Exercise aim
Please give the entries below again exactly, omitting every picture.
▼▼▼
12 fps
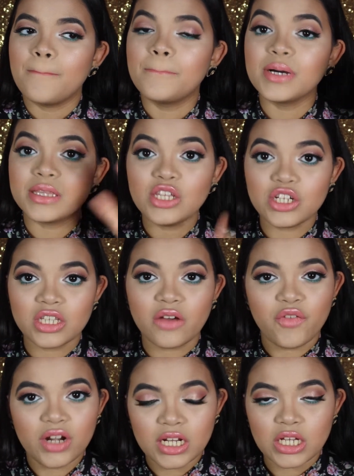but they're
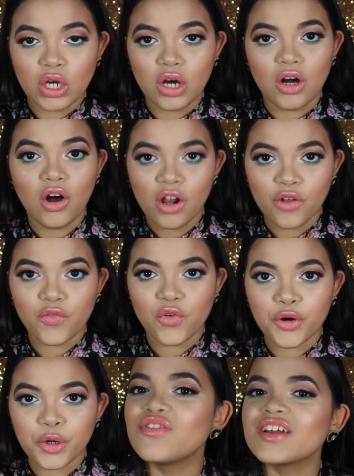definitely all
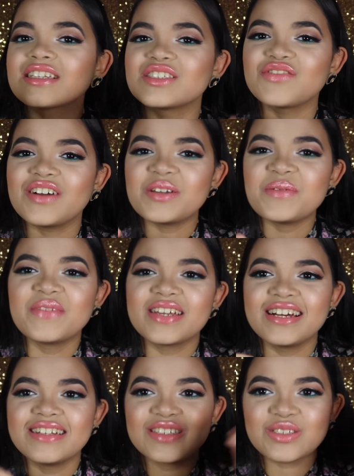affordable. Because if you follow me
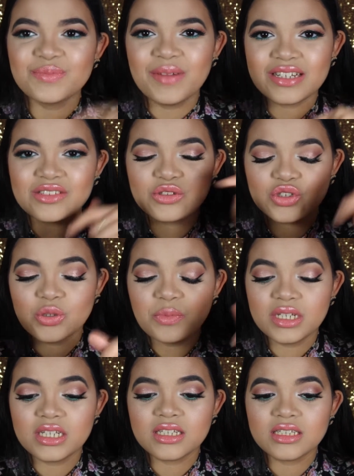on my social
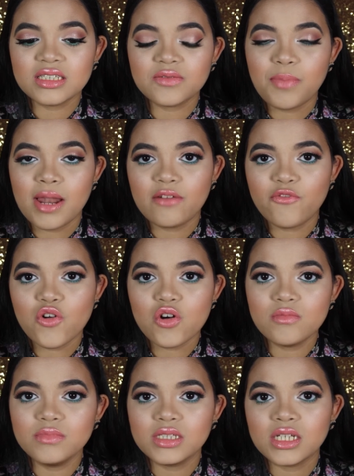medias
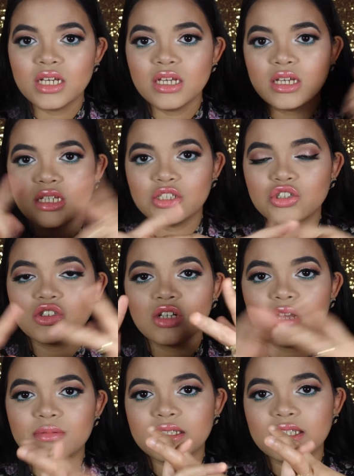platforms,
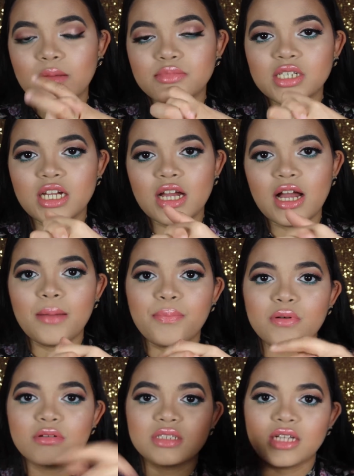Instagram, Snapchat, I
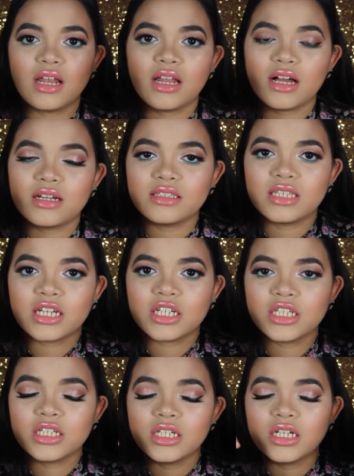post a lot
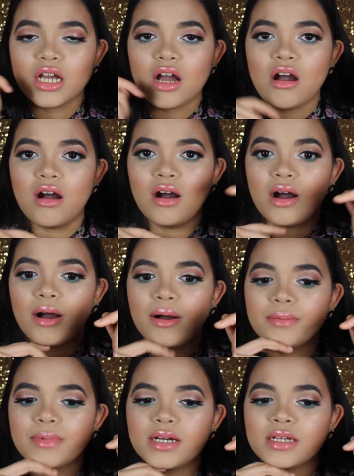there.
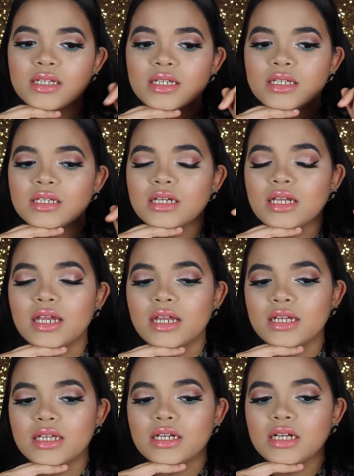
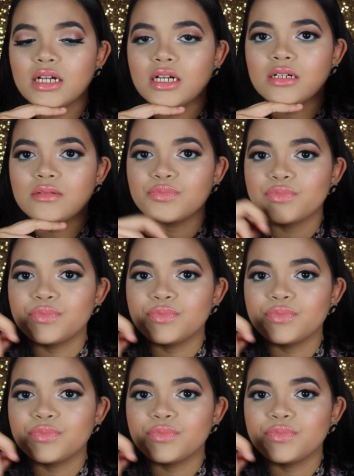And yeah,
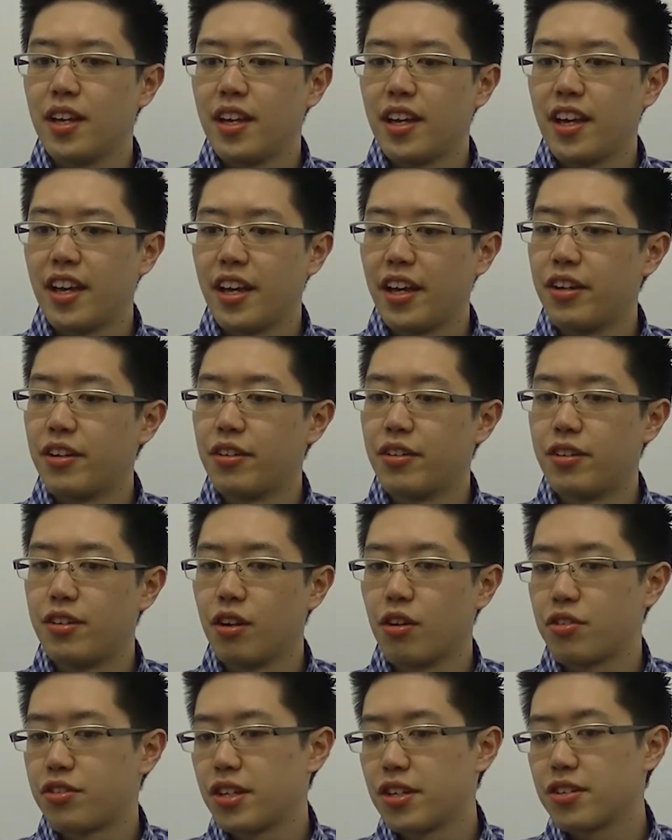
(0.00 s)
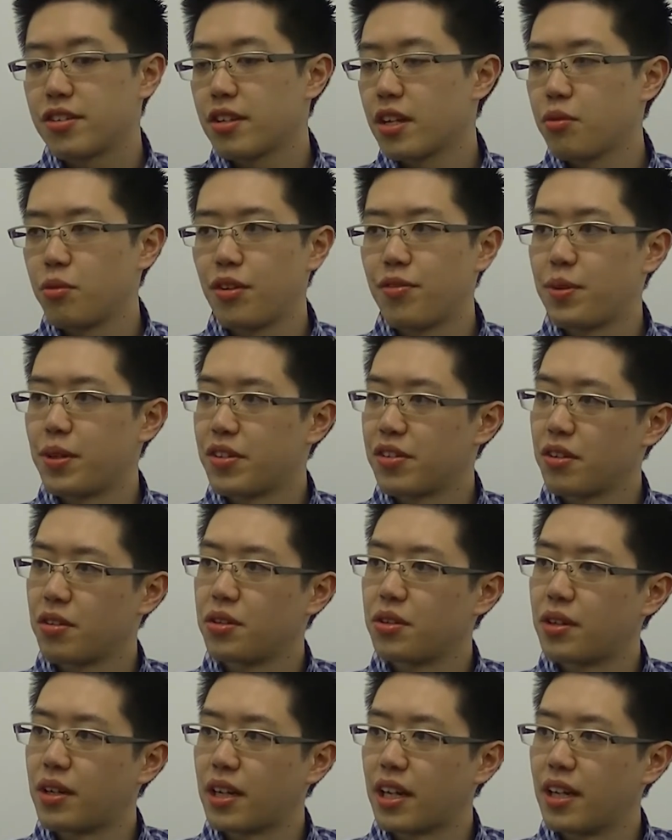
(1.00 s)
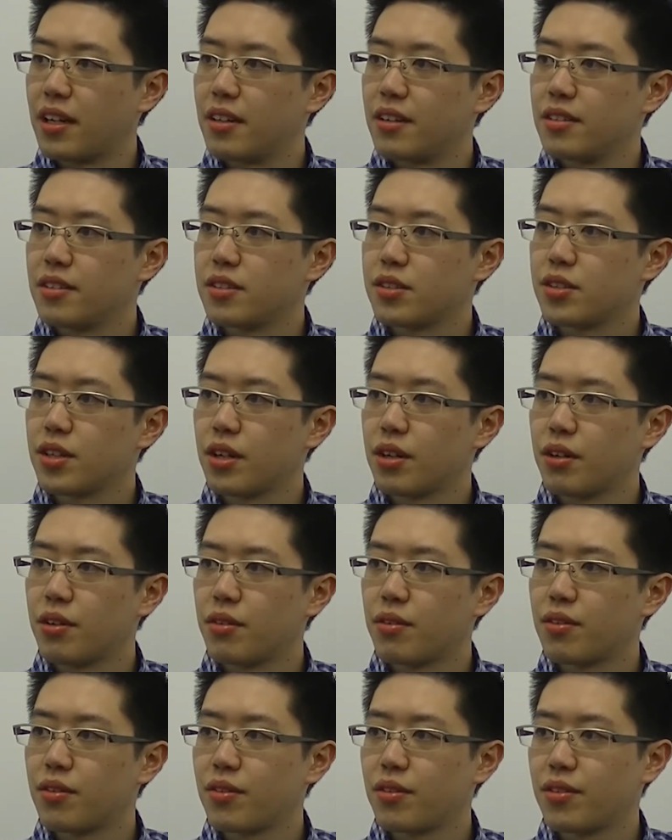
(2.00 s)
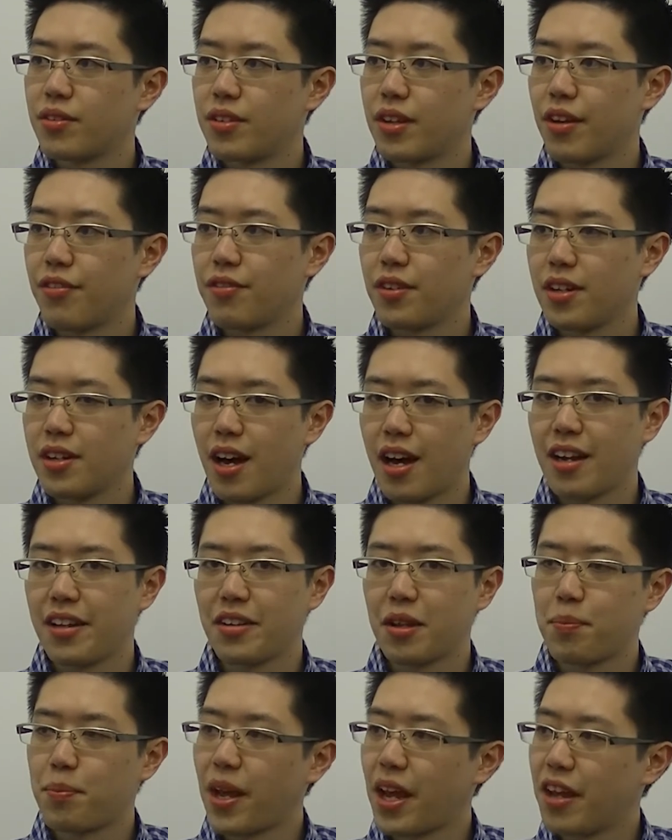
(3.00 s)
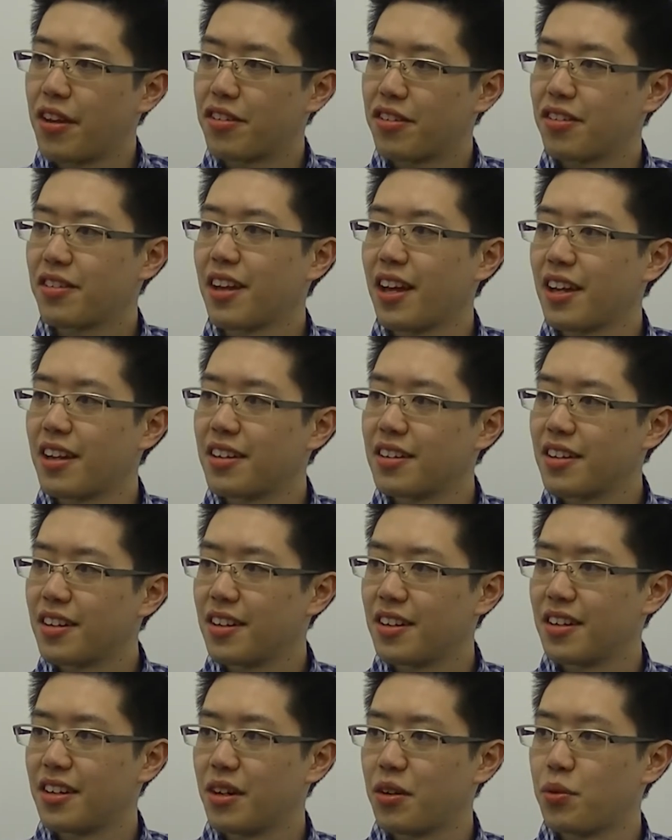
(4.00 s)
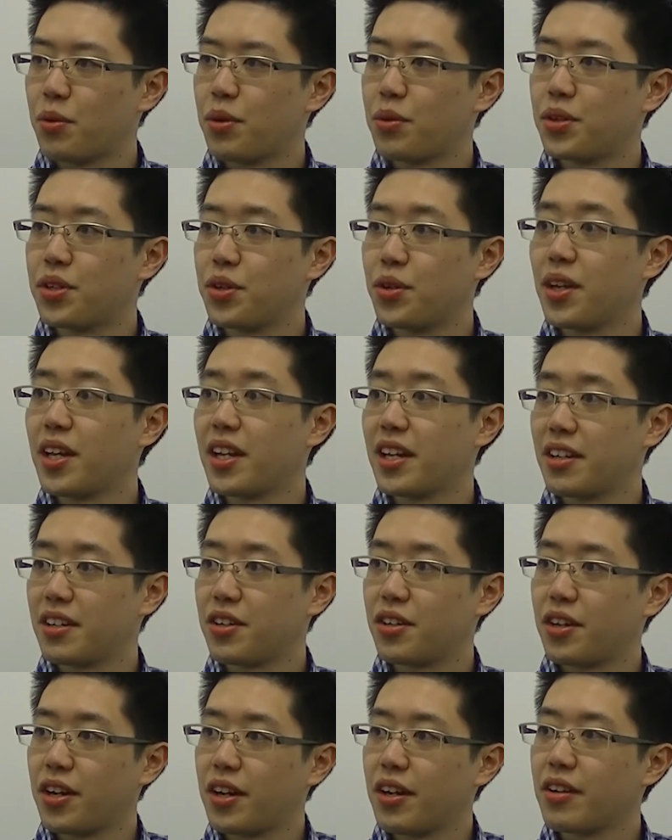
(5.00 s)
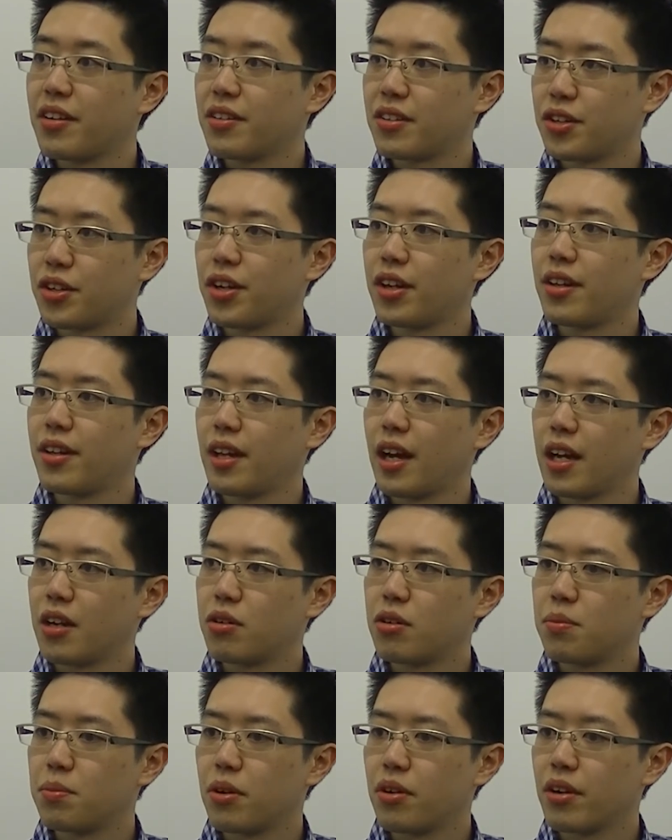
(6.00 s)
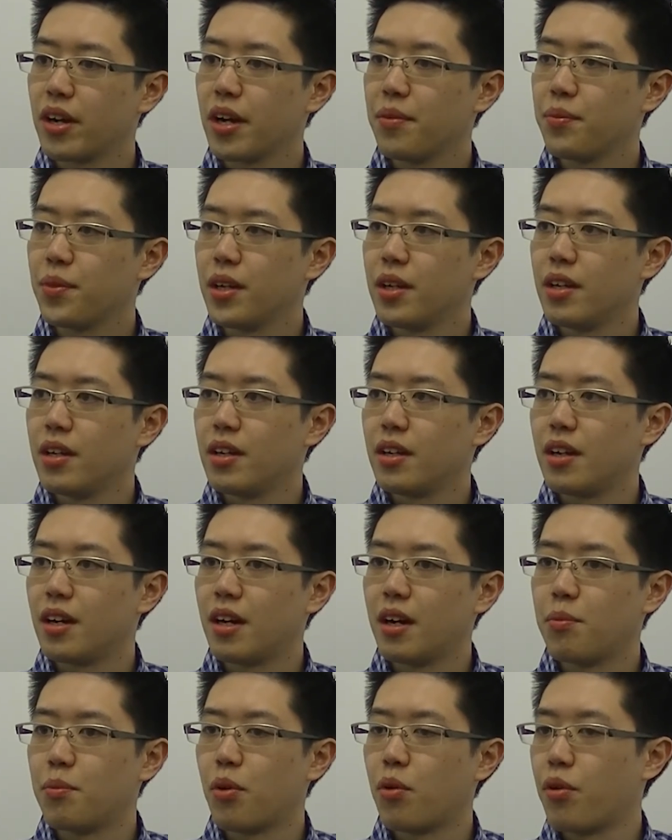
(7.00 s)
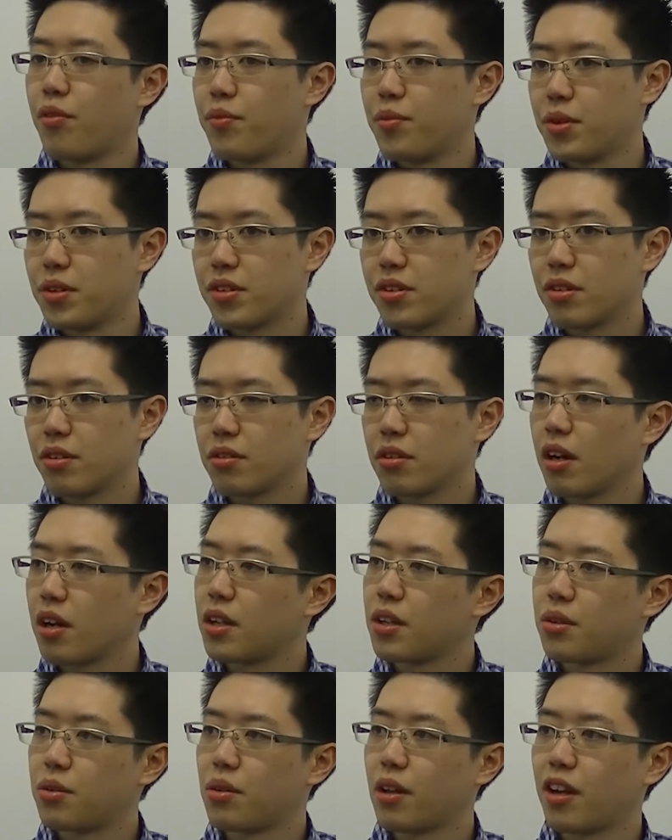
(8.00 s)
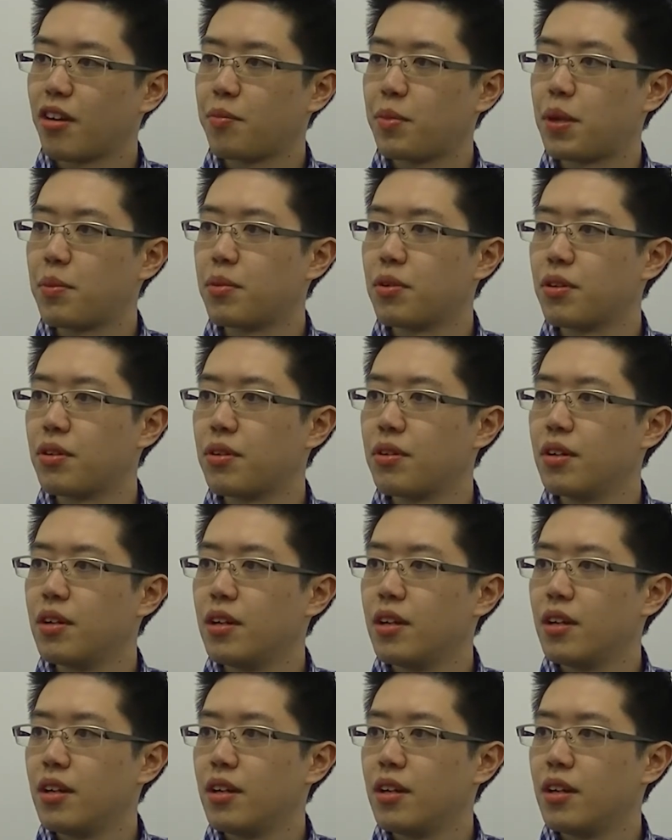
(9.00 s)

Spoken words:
And since then we've been still doing it. So definitely not at the pace that we were doing it during the I-Corps program, but we've been still talking to a lot of people.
▲▲▲
Solution
12 fps
but they're
definitely all
affordable. Because if you follow me
on my social
medias
platforms,
Instagram, Snapchat, I
post a lot
there.
And yeah,
(0.00 s)
(1.00 s)
(2.00 s)
(3.00 s)
(4.00 s)
(5.00 s)
(6.00 s)
(7.00 s)
(8.00 s)
(9.00 s)

Spoken words:
And since then we've been still doing it. So definitely not at the pace that we were doing it during the I-Corps program, but we've been still talking to a lot of people.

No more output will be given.